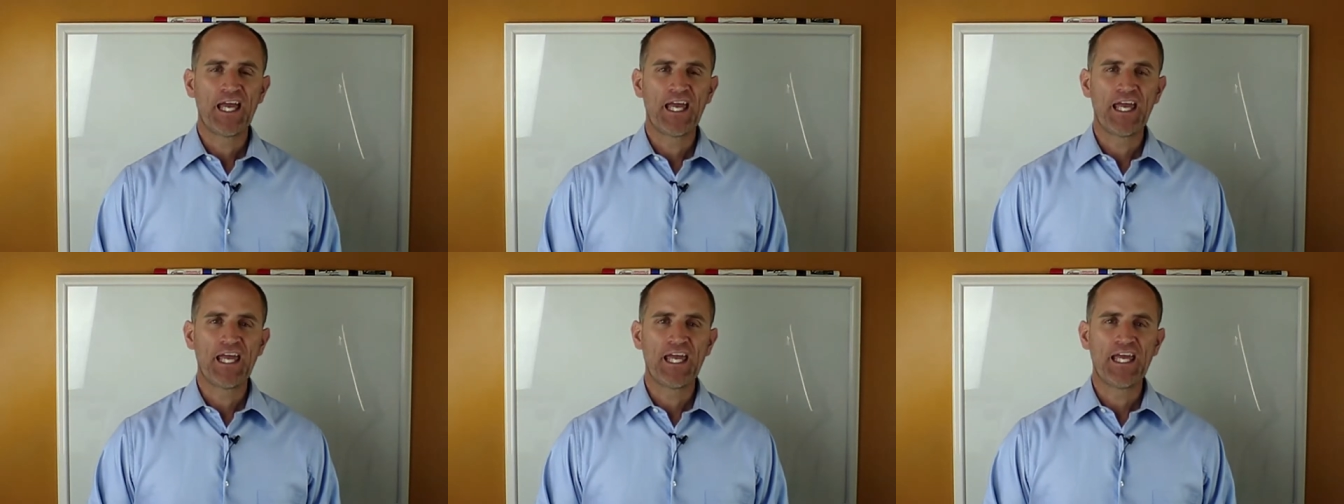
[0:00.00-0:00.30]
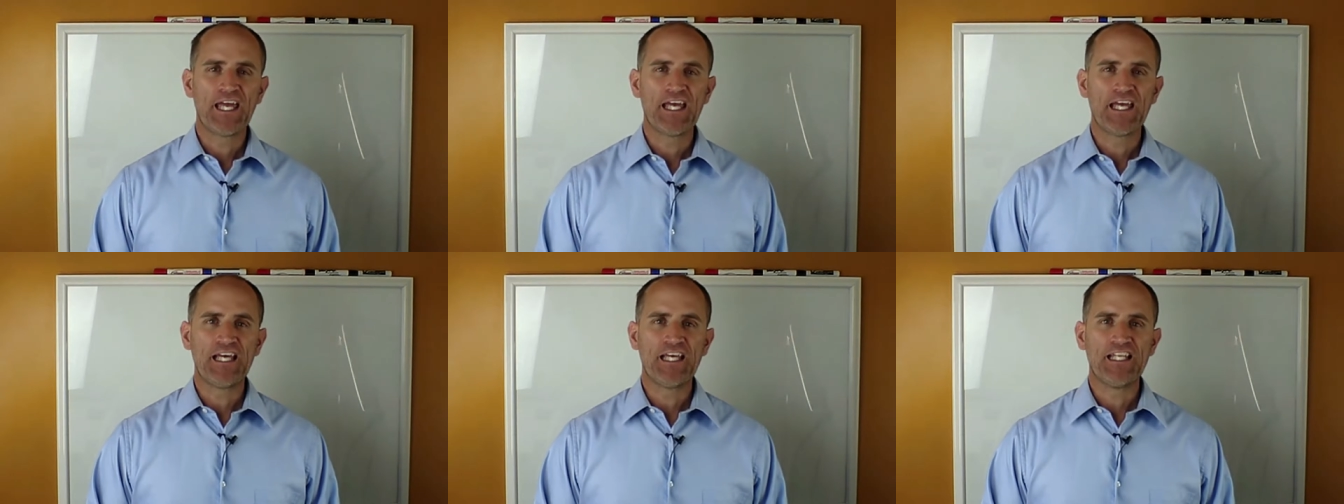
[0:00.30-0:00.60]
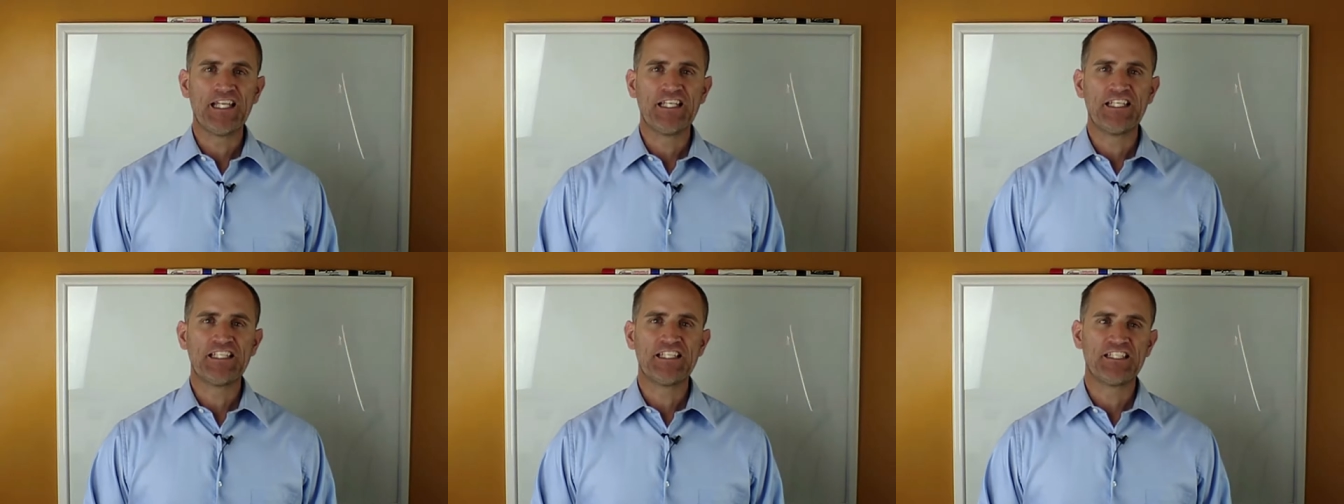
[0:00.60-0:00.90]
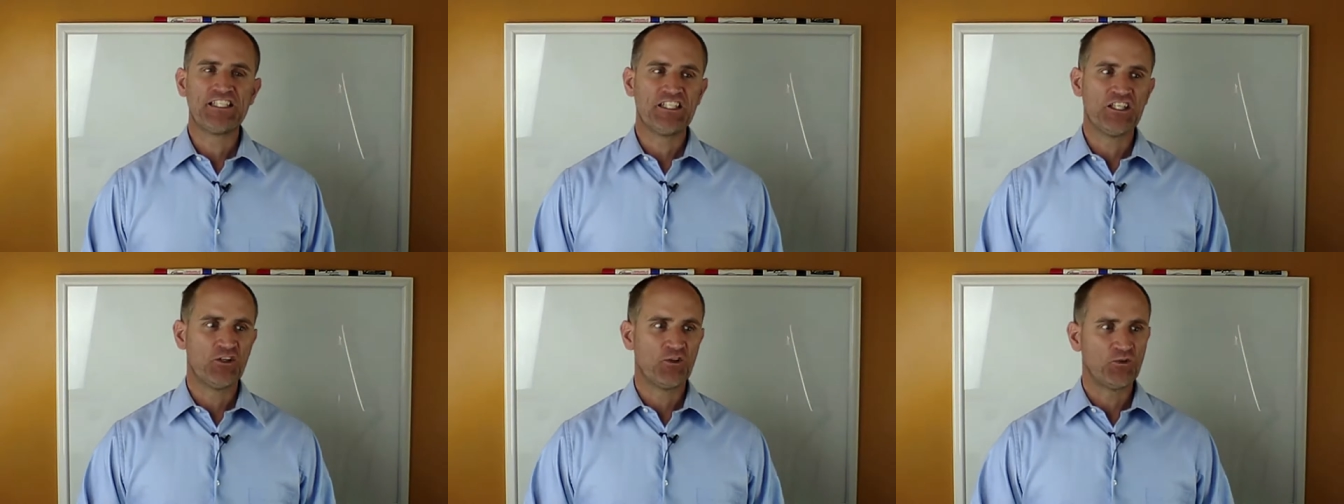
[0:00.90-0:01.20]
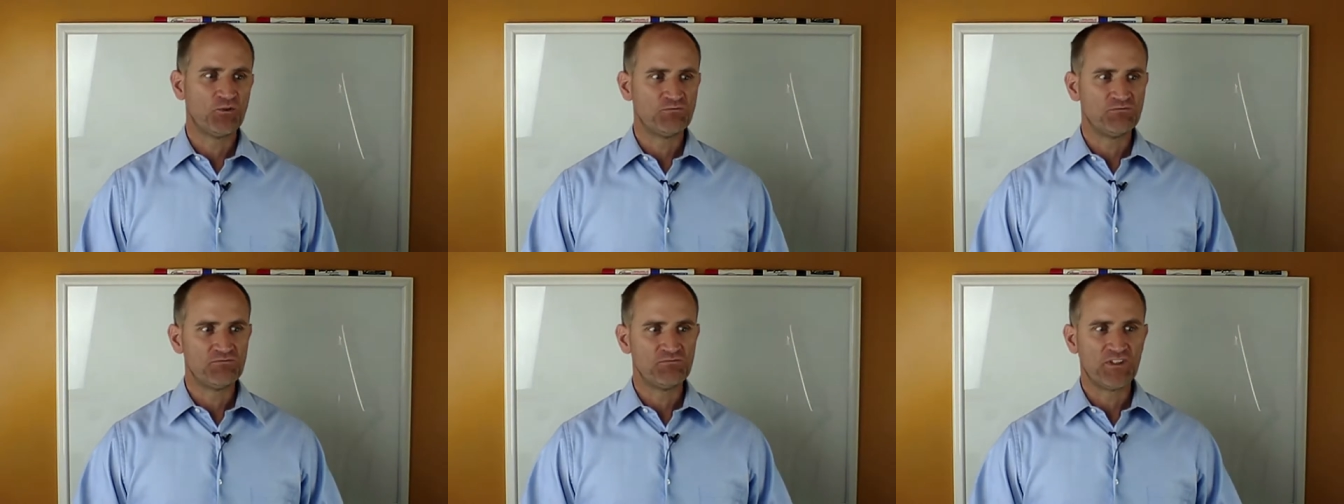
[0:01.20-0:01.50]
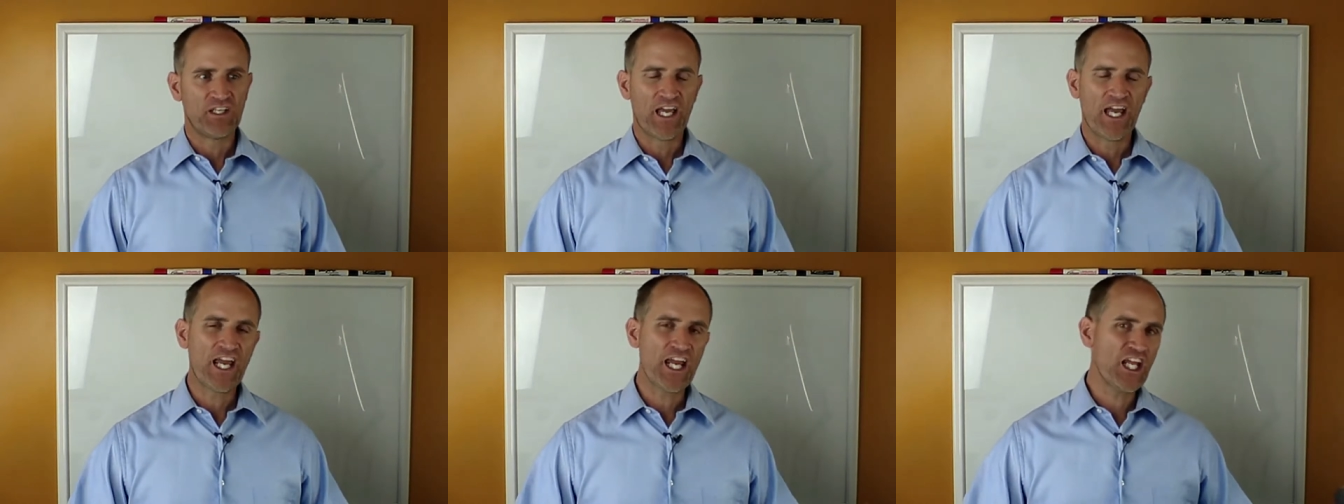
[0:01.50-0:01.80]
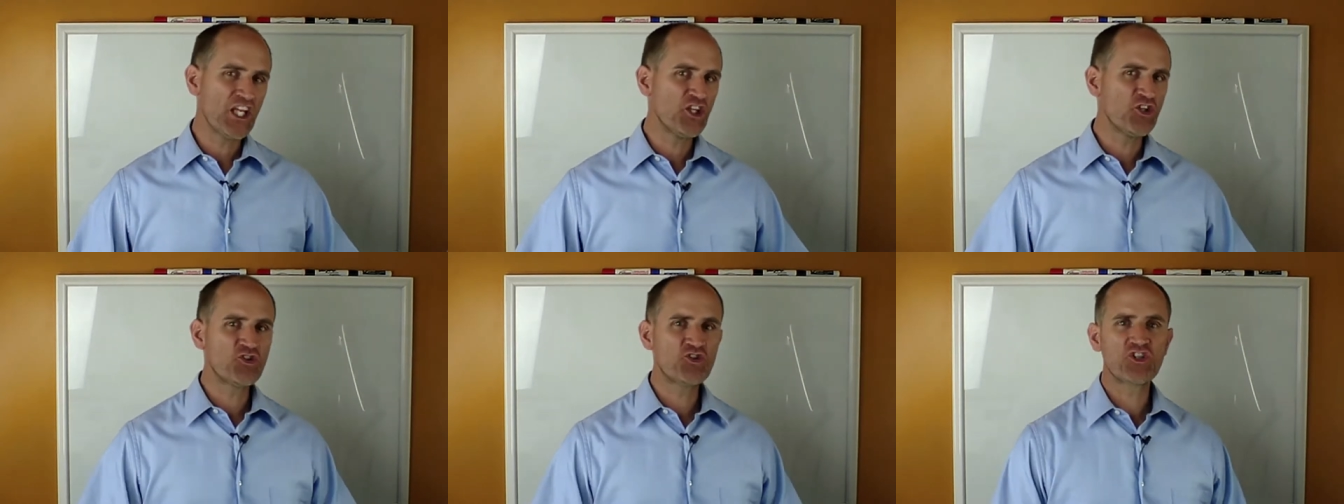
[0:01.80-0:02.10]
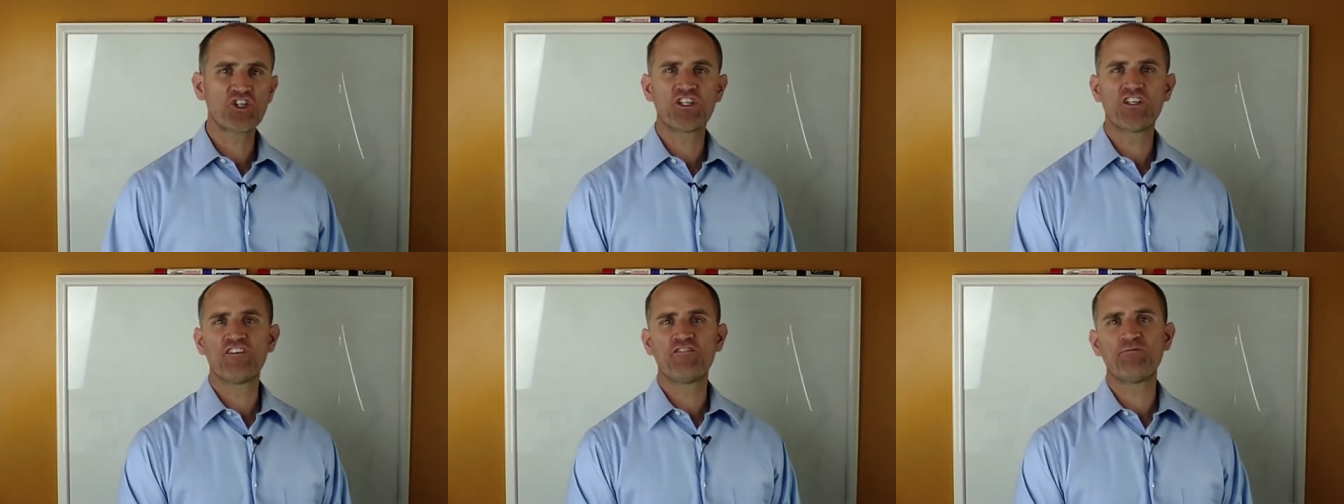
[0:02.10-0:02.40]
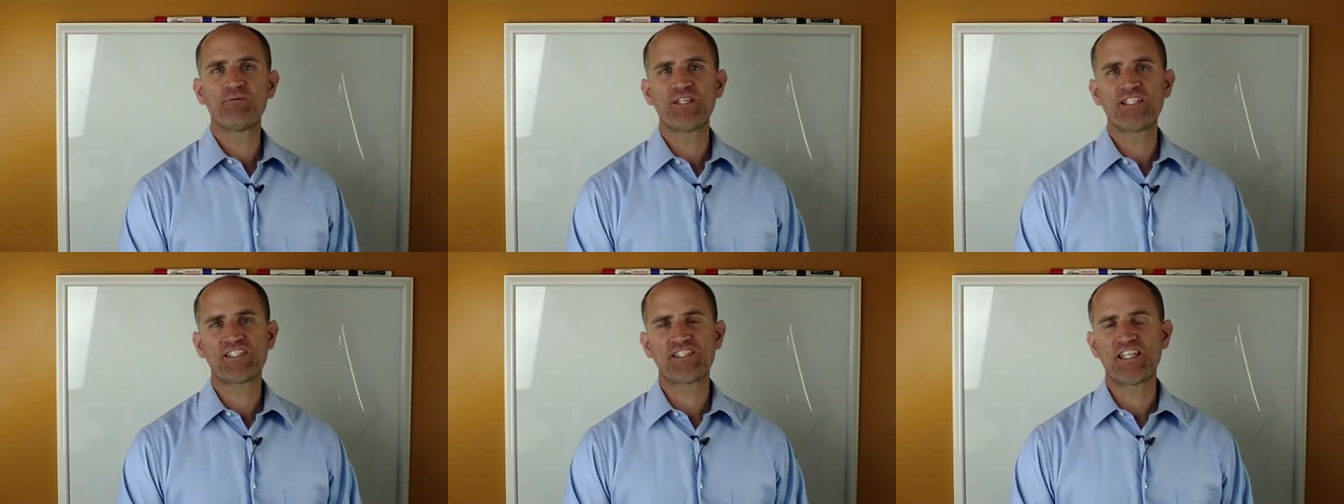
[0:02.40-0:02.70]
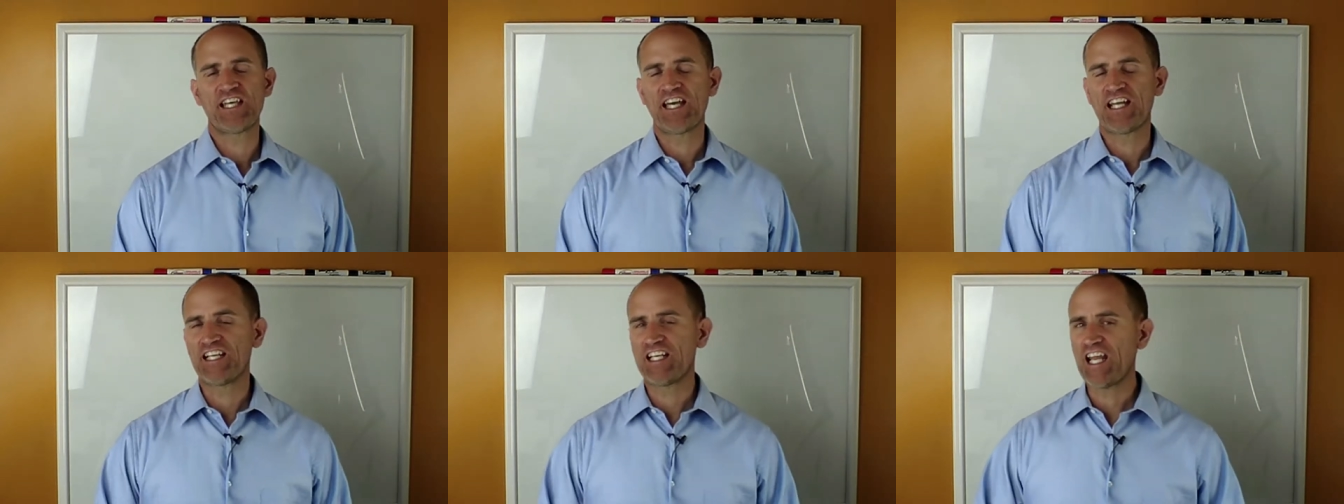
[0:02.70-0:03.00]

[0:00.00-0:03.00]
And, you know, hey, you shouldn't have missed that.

_ _ _ _

TASK REQUIREMENTS » Transcribe the listing above in full. Pictures are not part of the copy.

EXERCISE RESPONSE »
[0:00.00-0:00.30]
[0:00.30-0:00.60]
[0:00.60-0:00.90]
[0:00.90-0:01.20]
[0:01.20-0:01.50]
[0:01.50-0:01.80]
[0:01.80-0:02.10]
[0:02.10-0:02.40]
[0:02.40-0:02.70]
[0:02.70-0:03.00]

[0:00.00-0:03.00]
And, you know, hey, you shouldn't have missed that.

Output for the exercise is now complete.